[Saved entries]
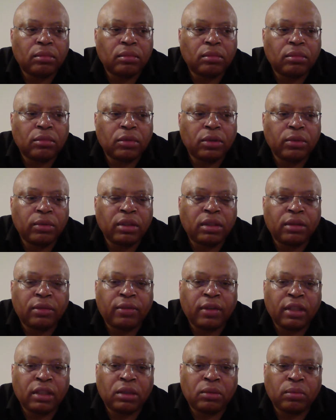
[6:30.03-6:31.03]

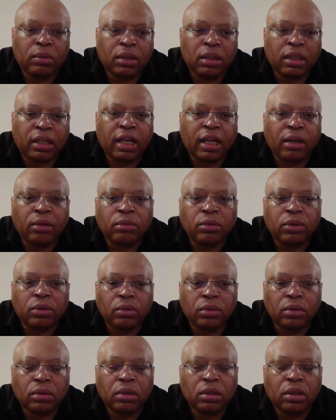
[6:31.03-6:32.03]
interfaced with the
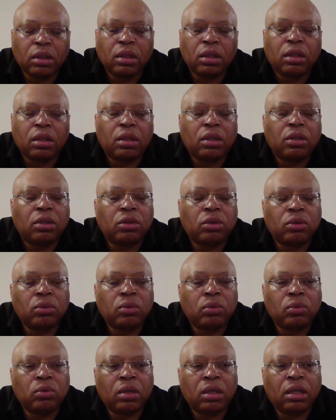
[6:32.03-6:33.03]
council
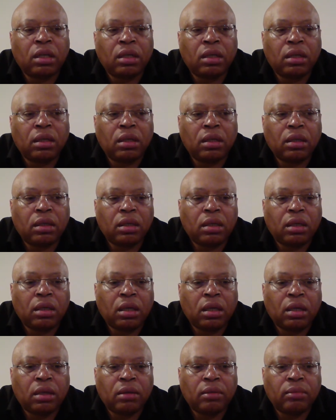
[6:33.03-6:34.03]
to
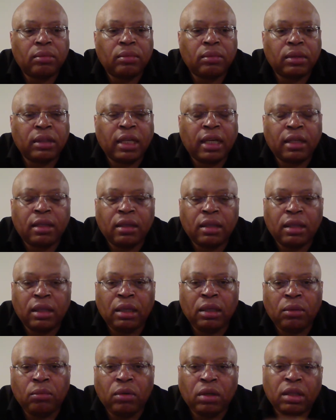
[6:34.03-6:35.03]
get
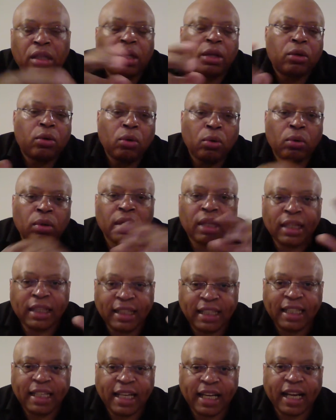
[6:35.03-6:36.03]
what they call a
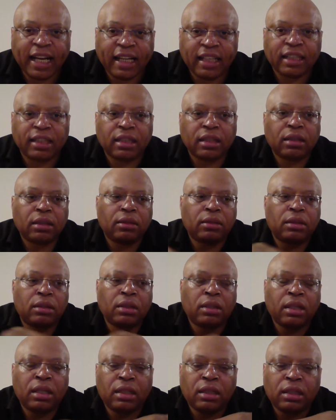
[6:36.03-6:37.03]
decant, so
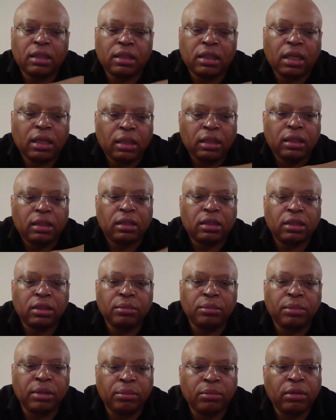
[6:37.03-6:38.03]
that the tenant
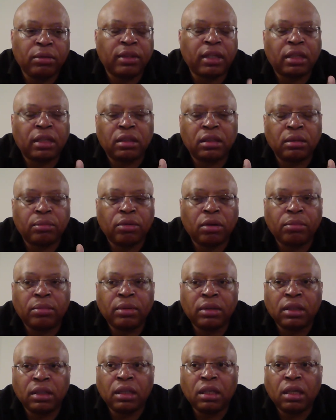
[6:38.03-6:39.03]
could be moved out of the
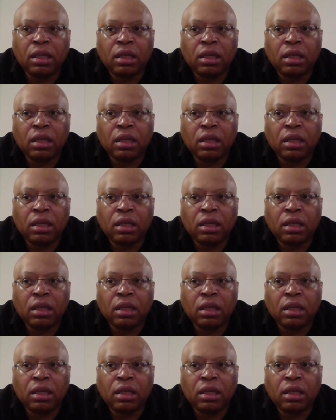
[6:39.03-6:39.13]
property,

◆ EXERCISE BRIEF ◆
Could you return all the entries exactly as they appear, minus the pictures?

◆ FINISHED TASK ◆
[6:30.03-6:31.03]

[6:31.03-6:32.03]
interfaced with the
[6:32.03-6:33.03]
council
[6:33.03-6:34.03]
to
[6:34.03-6:35.03]
get
[6:35.03-6:36.03]
what they call a
[6:36.03-6:37.03]
decant, so
[6:37.03-6:38.03]
that the tenant
[6:38.03-6:39.03]
could be moved out of the
[6:39.03-6:39.13]
property,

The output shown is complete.